Example: Modal
Deploy Pipecat applications to Modal
Modal is well-suited for Pipecat deployments because it handles container orchestration, scaling, and cold starts efficiently. This makes it a good choice for production Pipecat bots that need reliable performance.
This guide walks through the Modal example included in the Pipecat repository, which follows the same deployment pattern.
Modal example
View the complete Modal deployment example in our GitHub repository
Install the Modal CLI
Set up Modal
Follow Modal’s official instructions for creating an account and setting up the CLI
Deploy a self-serve LLM
-
Deploy Modal’s OpenAI-compatible LLM service:
Refer to Modal’s guide and example for Deploying an OpenAI-compatible LLM service with vLLM for more details.
- Take note of the endpoint URL from the previous step, which will look like:
You’ll need this for the
bot_vllm.py
file in the next section.
The default Modal LLM example uses Llama-3.1 and will shut down after 15
minutes of inactivity.
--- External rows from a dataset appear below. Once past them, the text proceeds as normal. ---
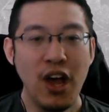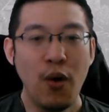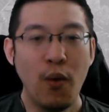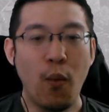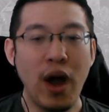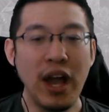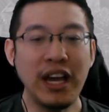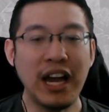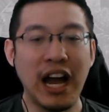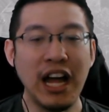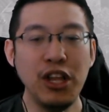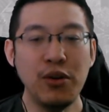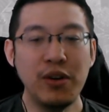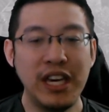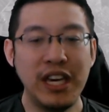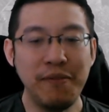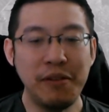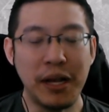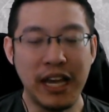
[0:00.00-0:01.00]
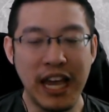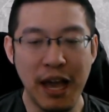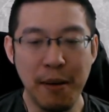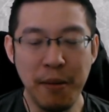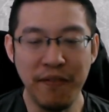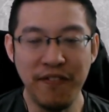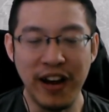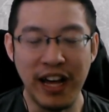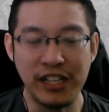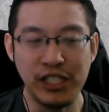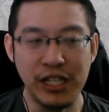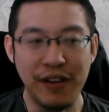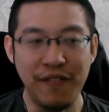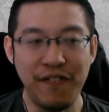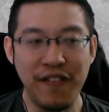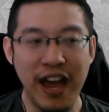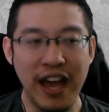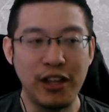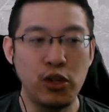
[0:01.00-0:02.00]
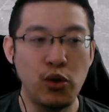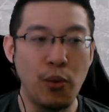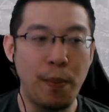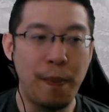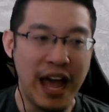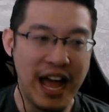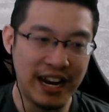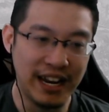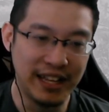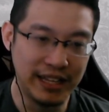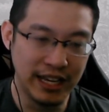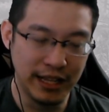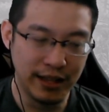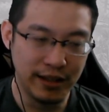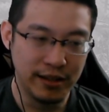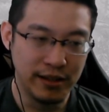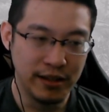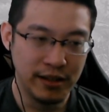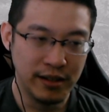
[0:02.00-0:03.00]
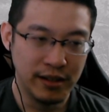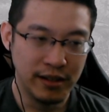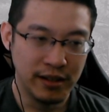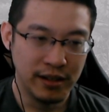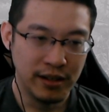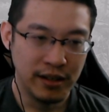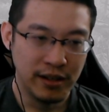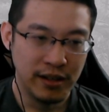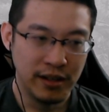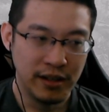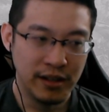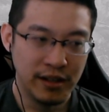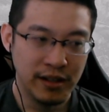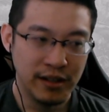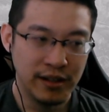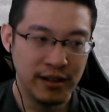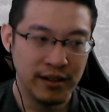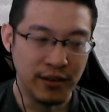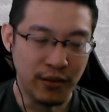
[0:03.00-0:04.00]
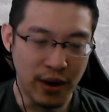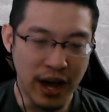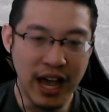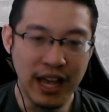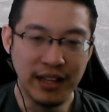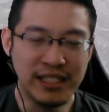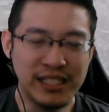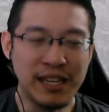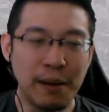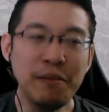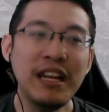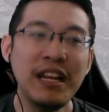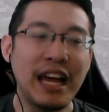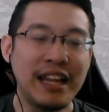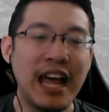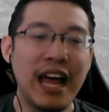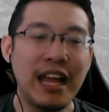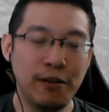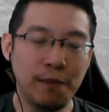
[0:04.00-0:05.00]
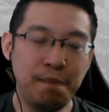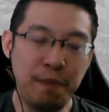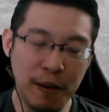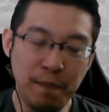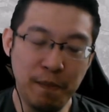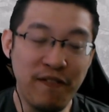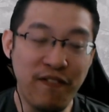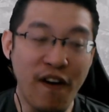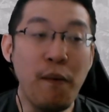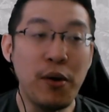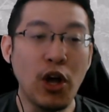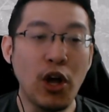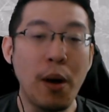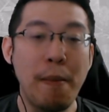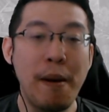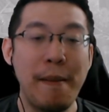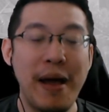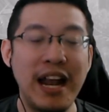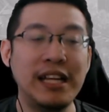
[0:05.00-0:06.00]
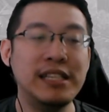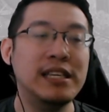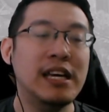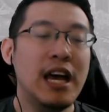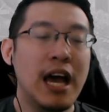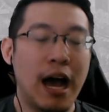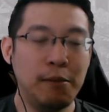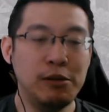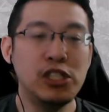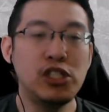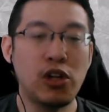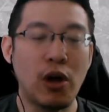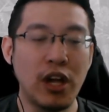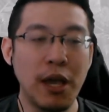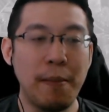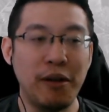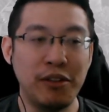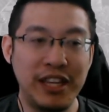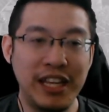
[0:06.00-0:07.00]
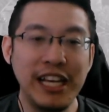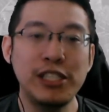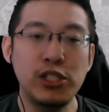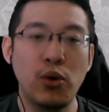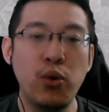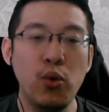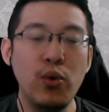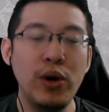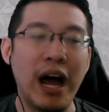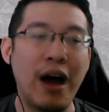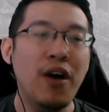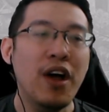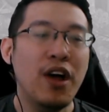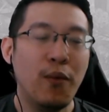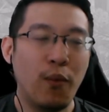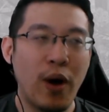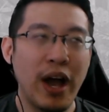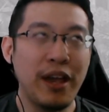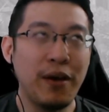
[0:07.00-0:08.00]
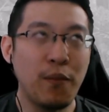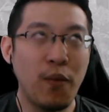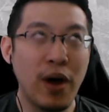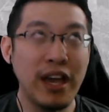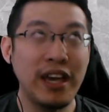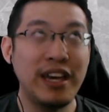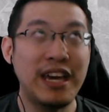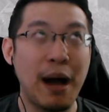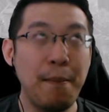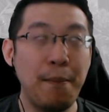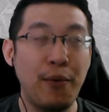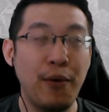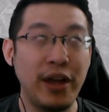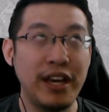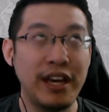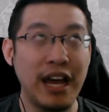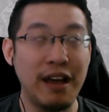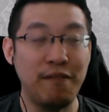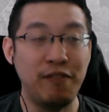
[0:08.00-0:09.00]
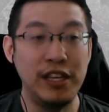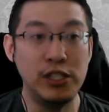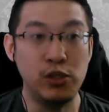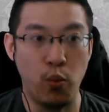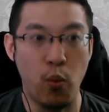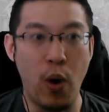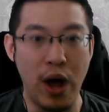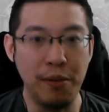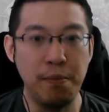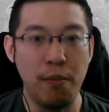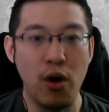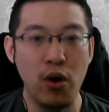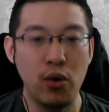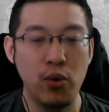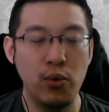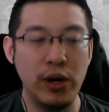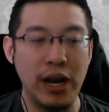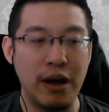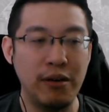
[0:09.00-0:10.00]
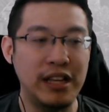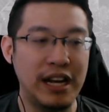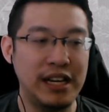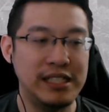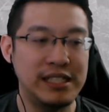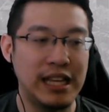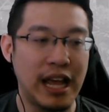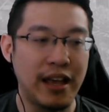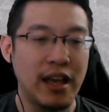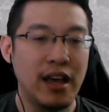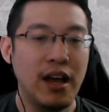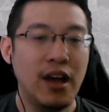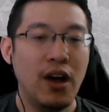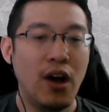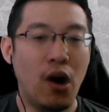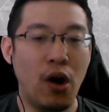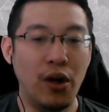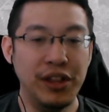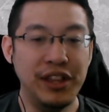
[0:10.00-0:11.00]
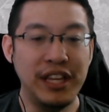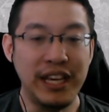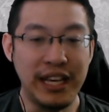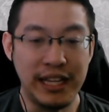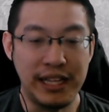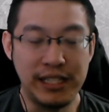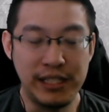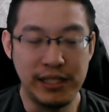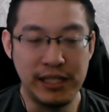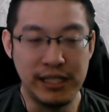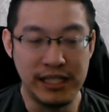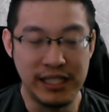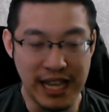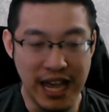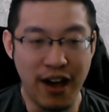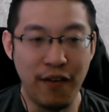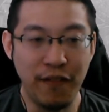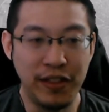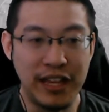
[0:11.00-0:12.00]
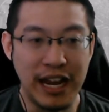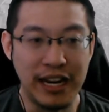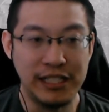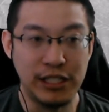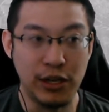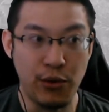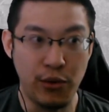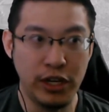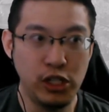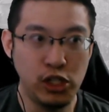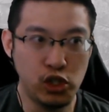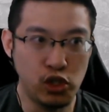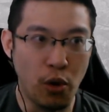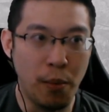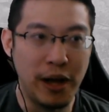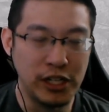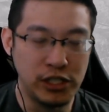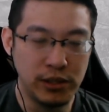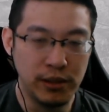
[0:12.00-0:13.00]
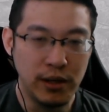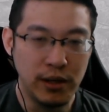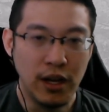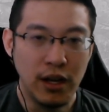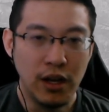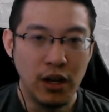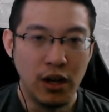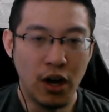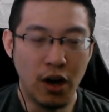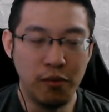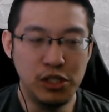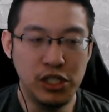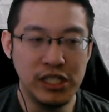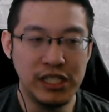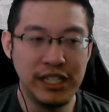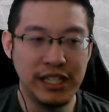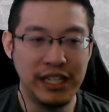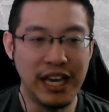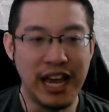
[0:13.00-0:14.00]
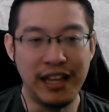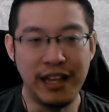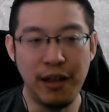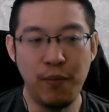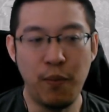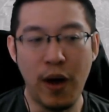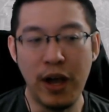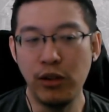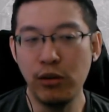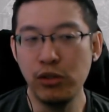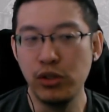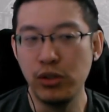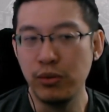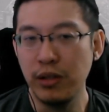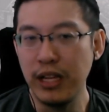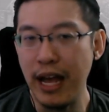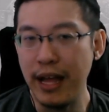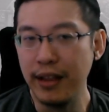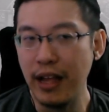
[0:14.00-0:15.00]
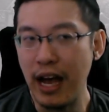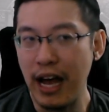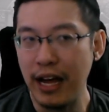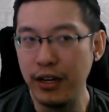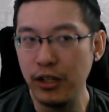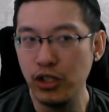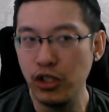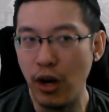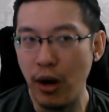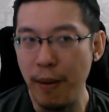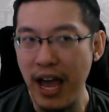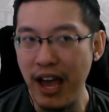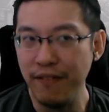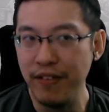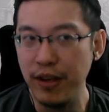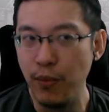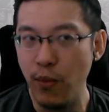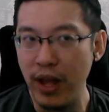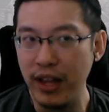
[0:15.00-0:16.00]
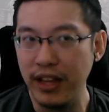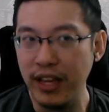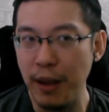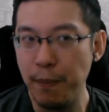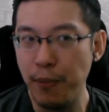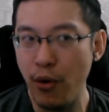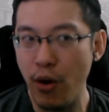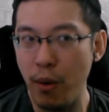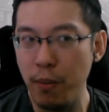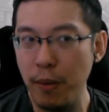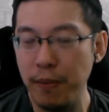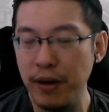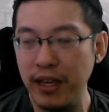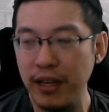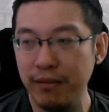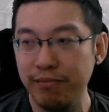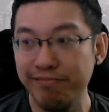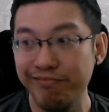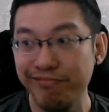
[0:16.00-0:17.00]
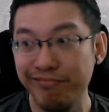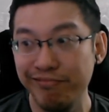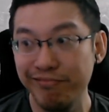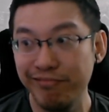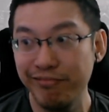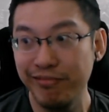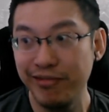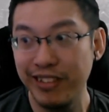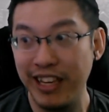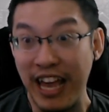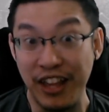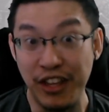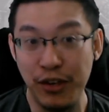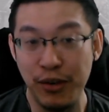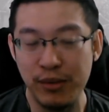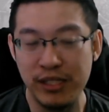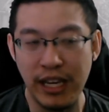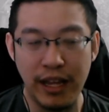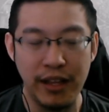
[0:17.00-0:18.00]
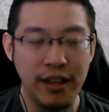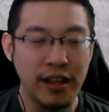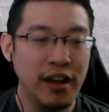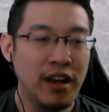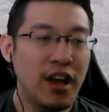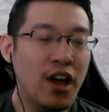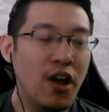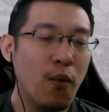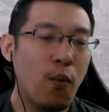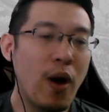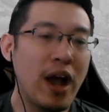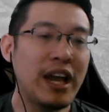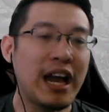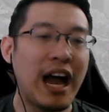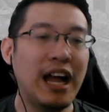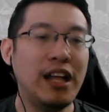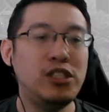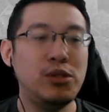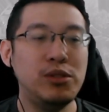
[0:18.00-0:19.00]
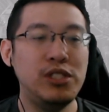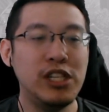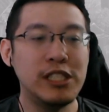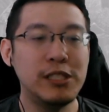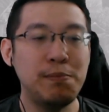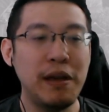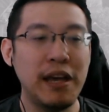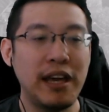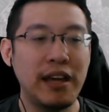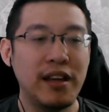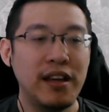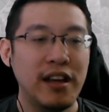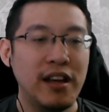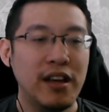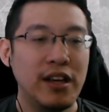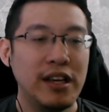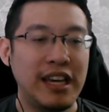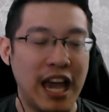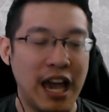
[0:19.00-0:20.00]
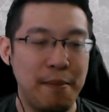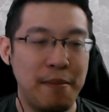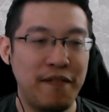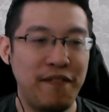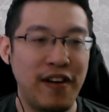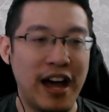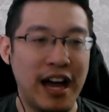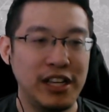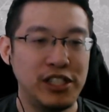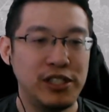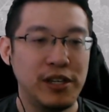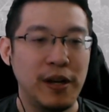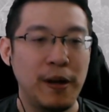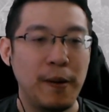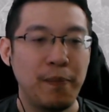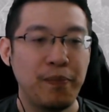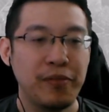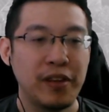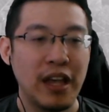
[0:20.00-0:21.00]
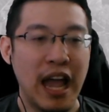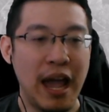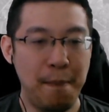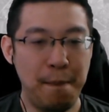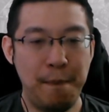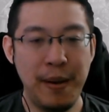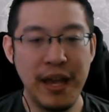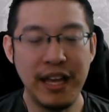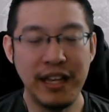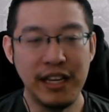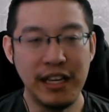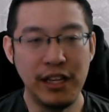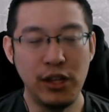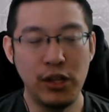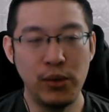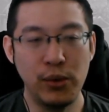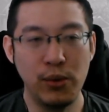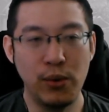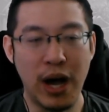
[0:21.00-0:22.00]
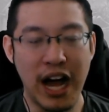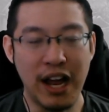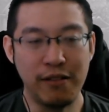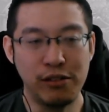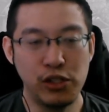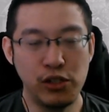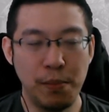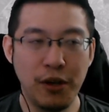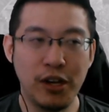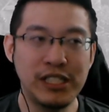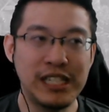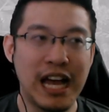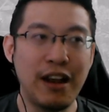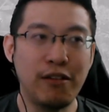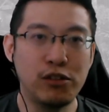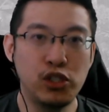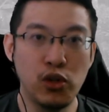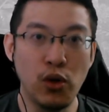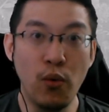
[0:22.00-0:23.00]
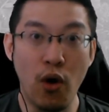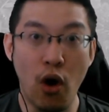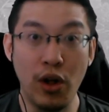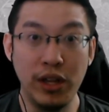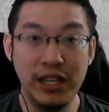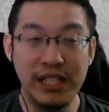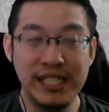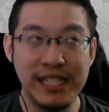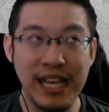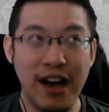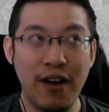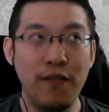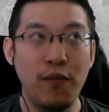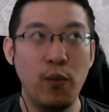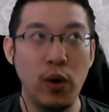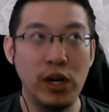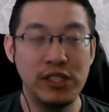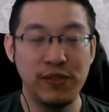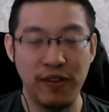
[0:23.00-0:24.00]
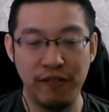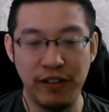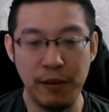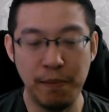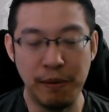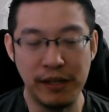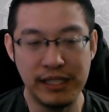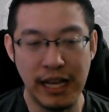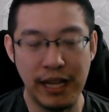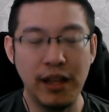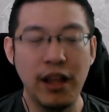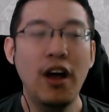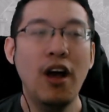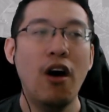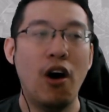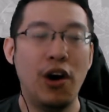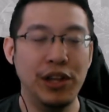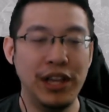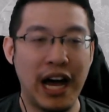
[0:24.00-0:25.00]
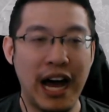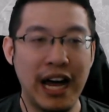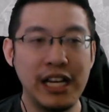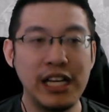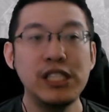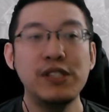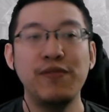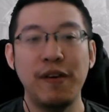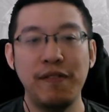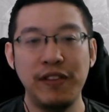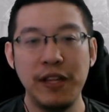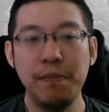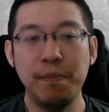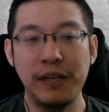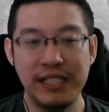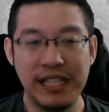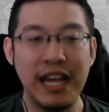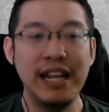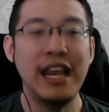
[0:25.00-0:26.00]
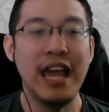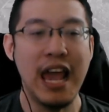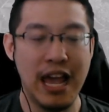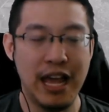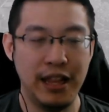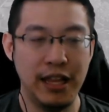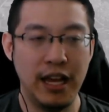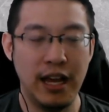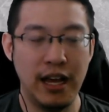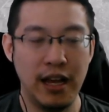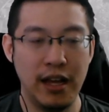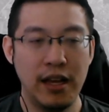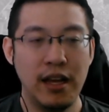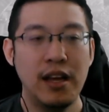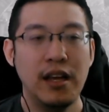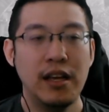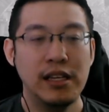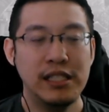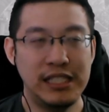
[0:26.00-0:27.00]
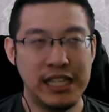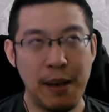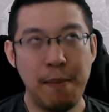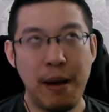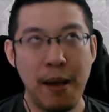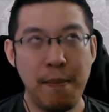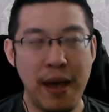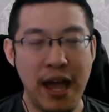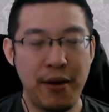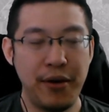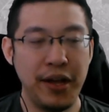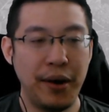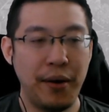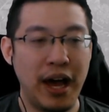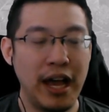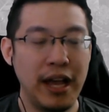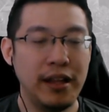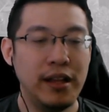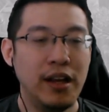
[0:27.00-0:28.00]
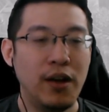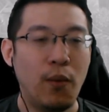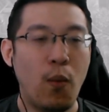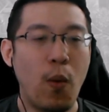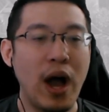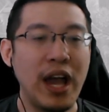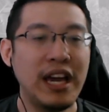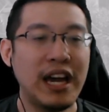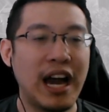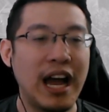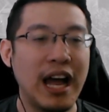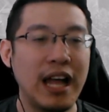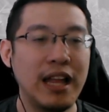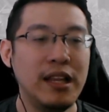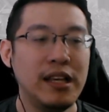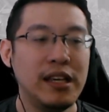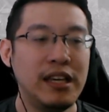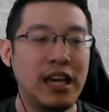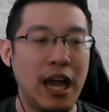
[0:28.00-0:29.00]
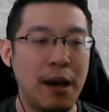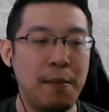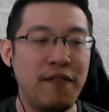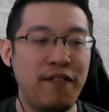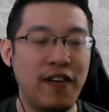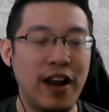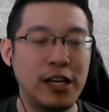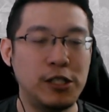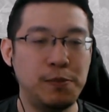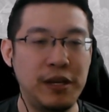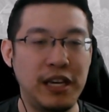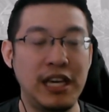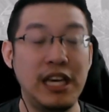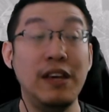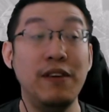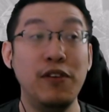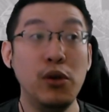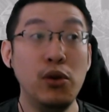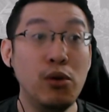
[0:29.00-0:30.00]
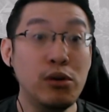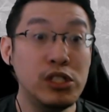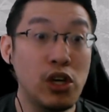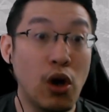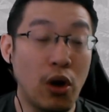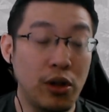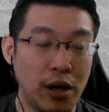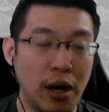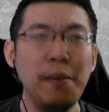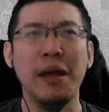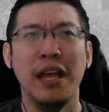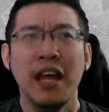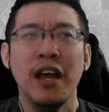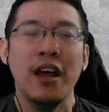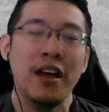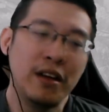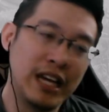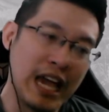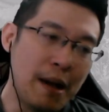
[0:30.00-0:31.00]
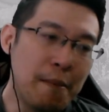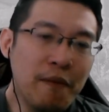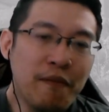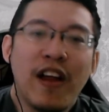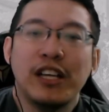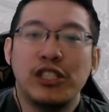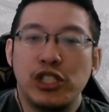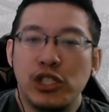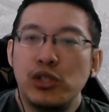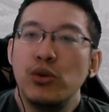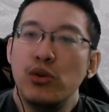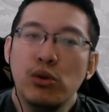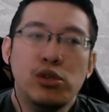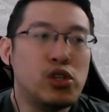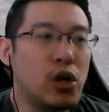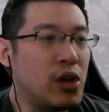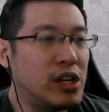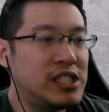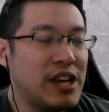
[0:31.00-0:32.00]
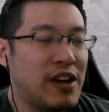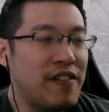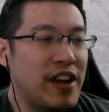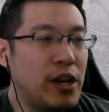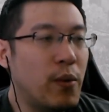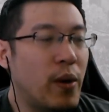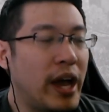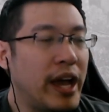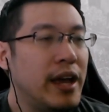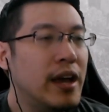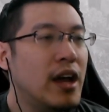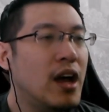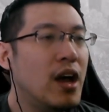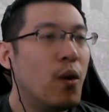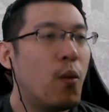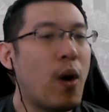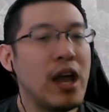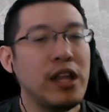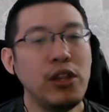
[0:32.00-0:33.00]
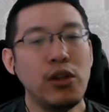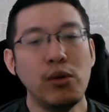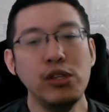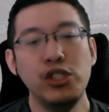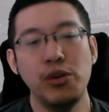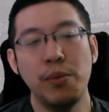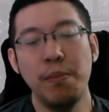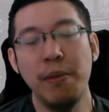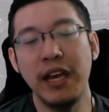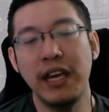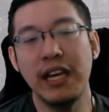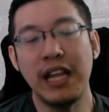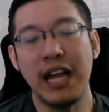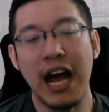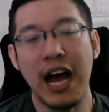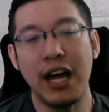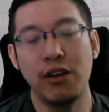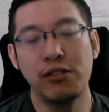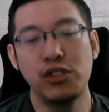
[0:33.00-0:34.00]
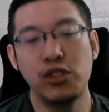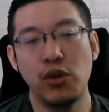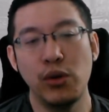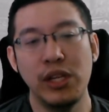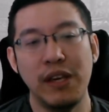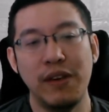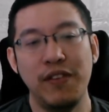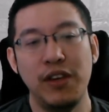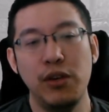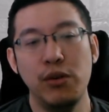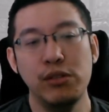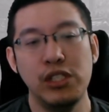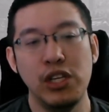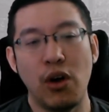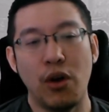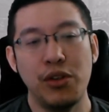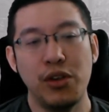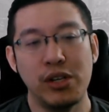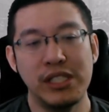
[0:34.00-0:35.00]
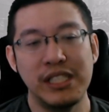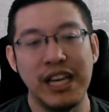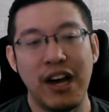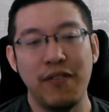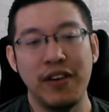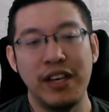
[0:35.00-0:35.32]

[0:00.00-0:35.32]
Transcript: Why can't you give the camouflage effect to Paladin? Right? Something like that. Before we talk about balance, I'm just talking about this cooldown. Why Gunbreaker have this one more cooldown that is like on itself that is already so much of GCD, and then why don't you let other job have it when they probably can use it? Why can't you just make camouflage embed into Heart of Stone? Because Heart of Stone on self works 15%, on others 15%, and semi-barrier, right? Why can't camouflage be if you use it on... I mean, camouflage is to use on yourself anyway. Why don't you make it Heart of Stone if you use it on yourself?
Cold starts take 5-10 minutes. To prepare the service,
we recommend visiting the /docs
endpoint (https://<Modal workspace>--example-vllm-openai-compatible-serve.modal.run/docs
)
for your deployed LLM and wait for it to fully load before connecting your client.
Deploy FastAPI App and Pipecat pipeline to Modal
- Setup environment variables:
Alternatively, you can configure your Modal app to use secrets.
-
Update the
modal_url
inserver/src/bot_vllm.py
to point to the URL you received from the self-serve LLM deployment in the previous step. -
From within the
server
directory, test the app locally:
- Deploy to production:
- Note the endpoint URL produced from this deployment. It will look like:
You’ll need this URL for the client’s app.js
configuration mentioned in its README.
Launch your bots on Modal
Option 1: Direct Link
Simply click on the URL displayed after running the server or deploy step to launch an agent and be redirected to a Daily room to talk with the launched bot. This will use the OpenAI pipeline.
Option 2: Connect via an RTVI Client
Follow the instructions provided in the client folder’s README for building and running a custom client that connects to your Modal endpoint. The provided client includes a dropdown for choosing which bot pipeline to run.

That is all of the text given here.